Pulsed field gel electrophoresis can be used for the molecular typing of all EHEC serogroups and is available in many public health laboratories. Therefore, PFGE is regarded as the “gold standard” for the molecular typing of EHEC. However, PFGE has several drawbacks. The band recognition can be subjective, and a different threshold for a band position tolerance can generate different results. Additionally, fragments with the same size do not always have similar sequences and may not reflect the phylogeny (Noller et al., 2003; Li et al., 2009). Recently, molecular typing using whole genome sequence (WGS) analysis has become available. Phylogenetic analyses using single nucleotide polymorphisms (SNPs) or k-mer based methods from WGSs provide higher resolution for typing than the conventional typing methods. WGS typing has been widely used for various purposes, including EHEC outbreak surveillance (Grad et al., 2012), investigations of nosocomial infections of methicillin-resistant Staphylococcus aureus (Harris et al., 2013), and long-term tracing of Clostridium difficile in a community (Eyre et al., 2013). WGS typing is useful especially in outbreak investigations in which the isolates are highly clonal and difficult to distinguish using conventional methods (Salipante et al., 2015; Bekal et al., 2016).

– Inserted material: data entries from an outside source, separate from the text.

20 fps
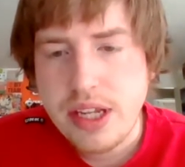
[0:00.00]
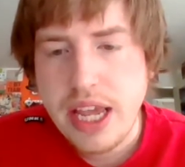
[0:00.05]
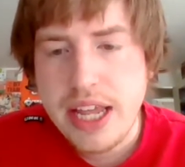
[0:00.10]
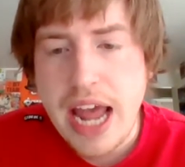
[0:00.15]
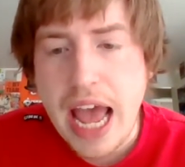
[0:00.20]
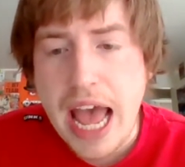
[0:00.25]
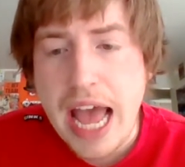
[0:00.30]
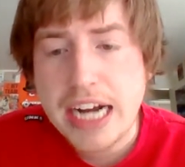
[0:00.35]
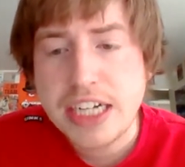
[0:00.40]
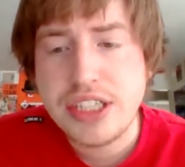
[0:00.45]

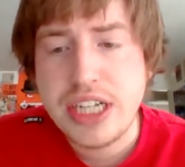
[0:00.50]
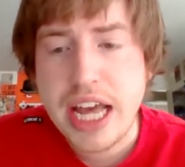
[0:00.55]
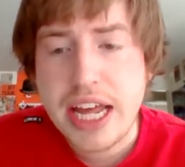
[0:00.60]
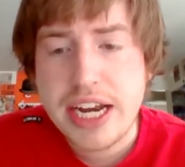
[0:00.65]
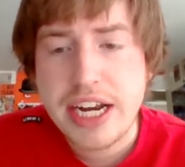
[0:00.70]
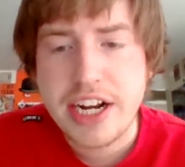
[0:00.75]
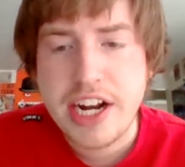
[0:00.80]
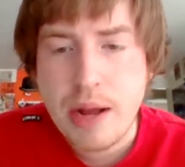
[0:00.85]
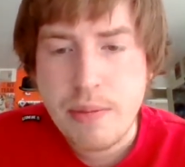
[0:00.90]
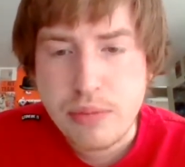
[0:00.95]
actually
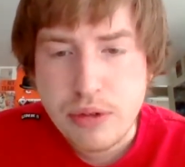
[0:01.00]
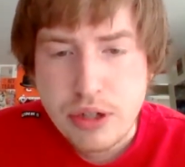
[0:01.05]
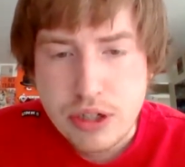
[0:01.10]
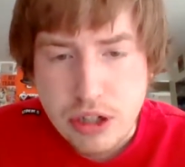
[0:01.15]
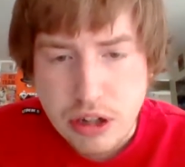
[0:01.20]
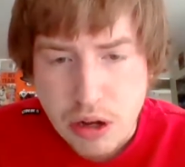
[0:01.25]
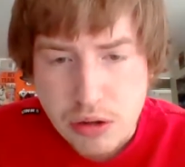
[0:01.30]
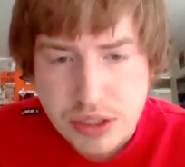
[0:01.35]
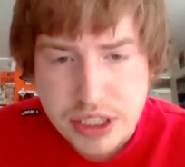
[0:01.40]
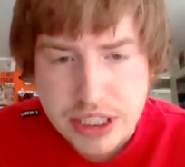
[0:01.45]
ended up
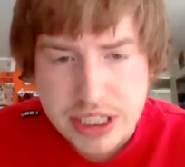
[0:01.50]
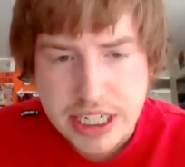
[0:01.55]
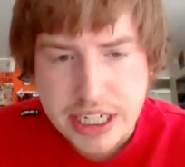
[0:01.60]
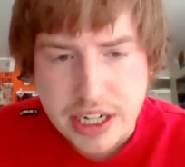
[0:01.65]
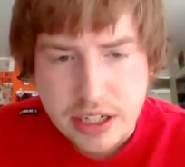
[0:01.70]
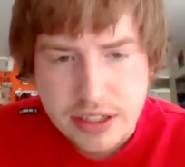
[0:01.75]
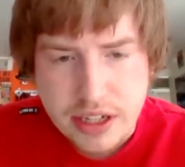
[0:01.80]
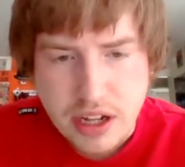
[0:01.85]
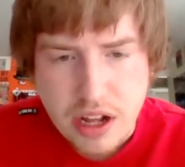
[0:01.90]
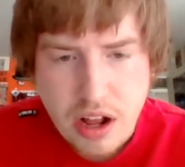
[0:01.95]
closing in
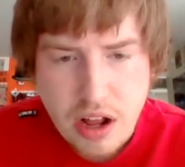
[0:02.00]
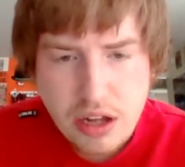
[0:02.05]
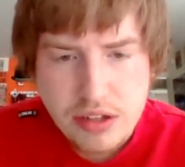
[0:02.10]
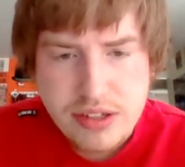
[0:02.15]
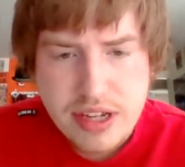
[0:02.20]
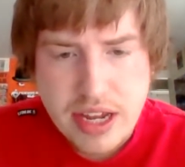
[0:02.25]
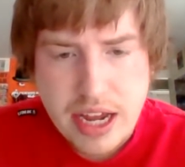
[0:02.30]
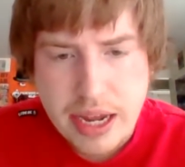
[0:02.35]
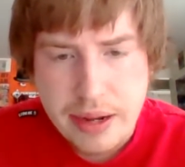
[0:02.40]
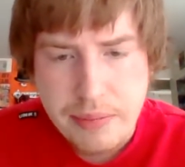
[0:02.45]
on the
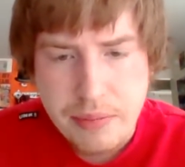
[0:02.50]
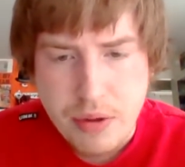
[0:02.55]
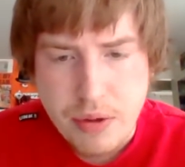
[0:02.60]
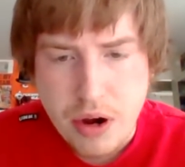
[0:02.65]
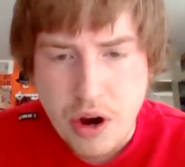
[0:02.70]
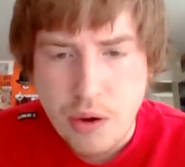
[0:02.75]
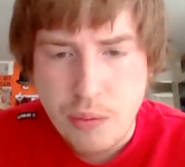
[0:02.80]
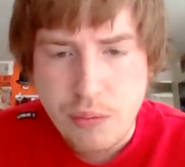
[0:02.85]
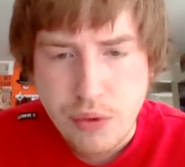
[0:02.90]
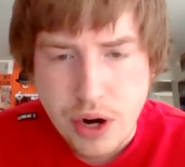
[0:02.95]
all-time
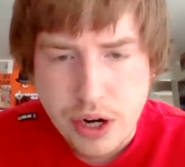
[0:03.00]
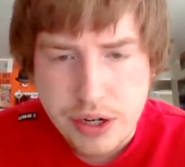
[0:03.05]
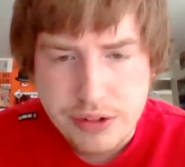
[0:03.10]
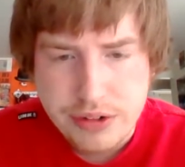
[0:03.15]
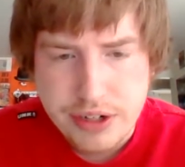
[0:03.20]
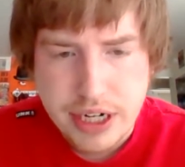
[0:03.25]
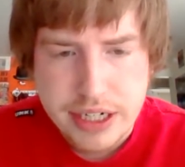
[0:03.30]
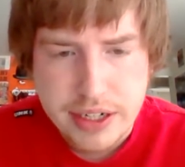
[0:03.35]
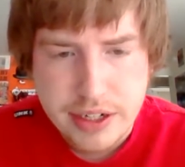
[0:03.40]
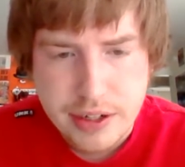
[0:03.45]
home run
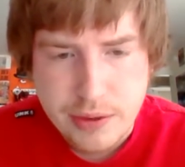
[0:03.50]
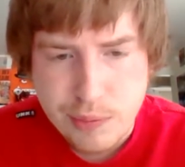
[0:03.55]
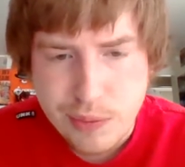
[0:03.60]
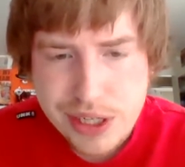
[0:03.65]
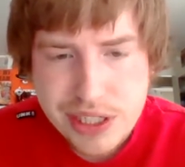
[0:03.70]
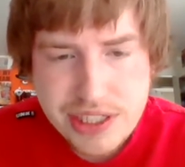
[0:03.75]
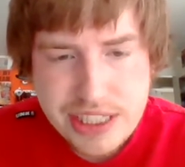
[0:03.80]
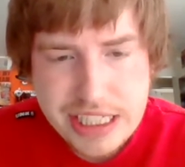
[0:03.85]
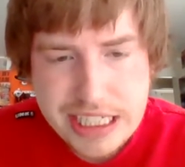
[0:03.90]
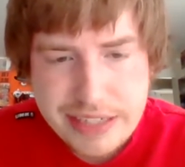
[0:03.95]
record.
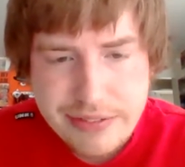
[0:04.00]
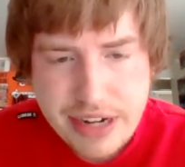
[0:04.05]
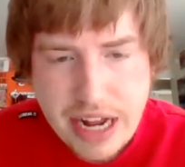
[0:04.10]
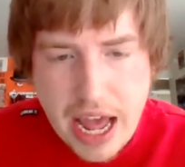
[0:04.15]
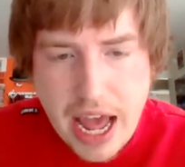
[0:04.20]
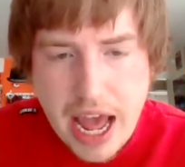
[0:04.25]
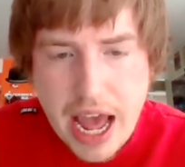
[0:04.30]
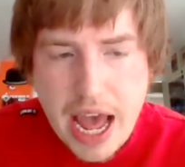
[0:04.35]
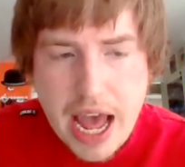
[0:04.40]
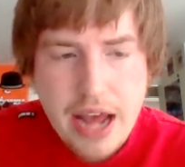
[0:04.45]
What is he even
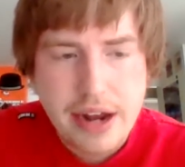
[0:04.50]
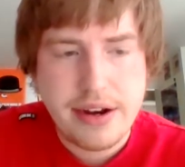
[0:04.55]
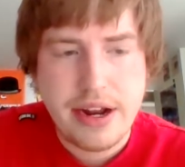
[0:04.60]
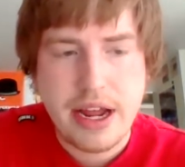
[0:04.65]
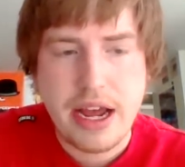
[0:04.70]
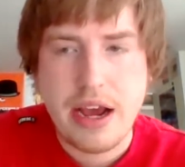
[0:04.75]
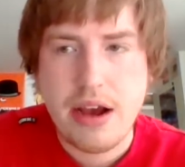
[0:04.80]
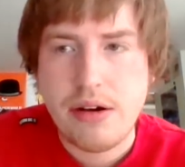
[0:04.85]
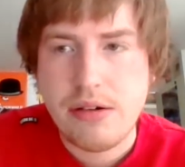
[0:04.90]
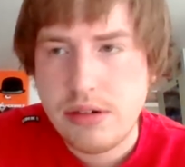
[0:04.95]
at
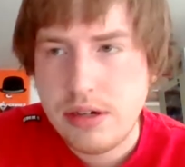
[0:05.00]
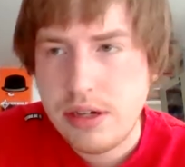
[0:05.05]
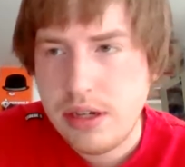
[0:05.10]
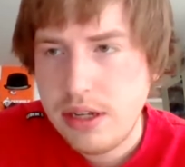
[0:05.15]
now?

A recently developed network sharing WGS database has enabled more effective tracing of foodborne pathogens at the national and international levels, such as Genome Trakr Network (Allard et al., 2016) and EnteroBase1. Moreover, gene information specific to an outbreak strain can be extracted simultaneously (Grad et al., 2012; Sekizuka et al., 2015).
EHEC O121 is one of the most common non-O157 serogroup. In Japan, 12–96 isolates were reported annually during the past decade, which correspond to 0.6–4.4% of all EHEC cases2. We detected several EHEC O121 isolates showing high PFGE similarity in the national surveillance program from 2014 to 2015. Because most of the isolates did not have epidemiological links with other isolates and because PFGE did not have sufficient discriminatory power for the isolates, WGS typing was used to identify links between the isolates. Furthermore, we developed a rapid and cost-effective screening method for many samples to detect outbreak strains using WGS information.
Materials and Methods
EHEC O121 Isolates Used in This Study
From June 2014 to July 2015, EHEC O121 isolates that showed similar PFGE profiles were identified from the national EHEC surveillance. Personal information of the patients was completely anonymized and only the information of isolation date, isolation site and symptoms was used in this study. All but one isolate (141341, isolated from an asymptomatic carrier) were isolated from patients that showed abdominal pain, diarrhea or hemolytic uremic syndrome and their family. Five isolates (150337–150341) were obtained from the same family. However, there was no clear epidemiological link in the other isolates. Forty-one isolates (140961–151387) that formed a cluster with more than 85% PFGE similarity were used for the WGS analyses (Table 1). Additionally, three previously collected isolates (121512, 132137, and 140452) were used. The serial isolate numbers provided in Table 1 were used throughout this study. The genes for Shiga toxin (stx) and their subtypes were determined by PCR (Scheutz et al., 2012).
PFGE and MLST Analyses
Pulsed field gel electrophoresis was performed as described elsewhere (Pei et al., 2008), with minor modifications. In brief, bacterial cells on an agar medium were suspended in 200 μl of distilled water, and the samples were mixed with an equal amount of 1% SeaKem Gold agarose (Lonza, Basel, Switzerland) to induce plug formation. After appropriate preparations for restriction endonuclease digestion, the DNA in each plug was digested with 30 U of XbaI (Roche Diagnostics, Basel, Switzerland) at 37°C for 2.5 h. The PFGE was performed using a CHEF DRIII system (Bio-Rad Laboratories, Hercules, CA, USA) with the following run parameters: a switch time of 2.2–54.2 and a run time of 21 h. Salmonella enterica serovar Braenderup H9812 was used as the size standard. Analysis in BioNumerics 6.6 (Applied Math, Kortrijk, Belgium) was performed with a 1% position tolerance. An unweighted pair group method with arithmetic mean (UPGMA) clustering algorithm was used to create a hierarchical dendrogram, and the genetic similarity between the isolates was calculated using the Dice coefficient.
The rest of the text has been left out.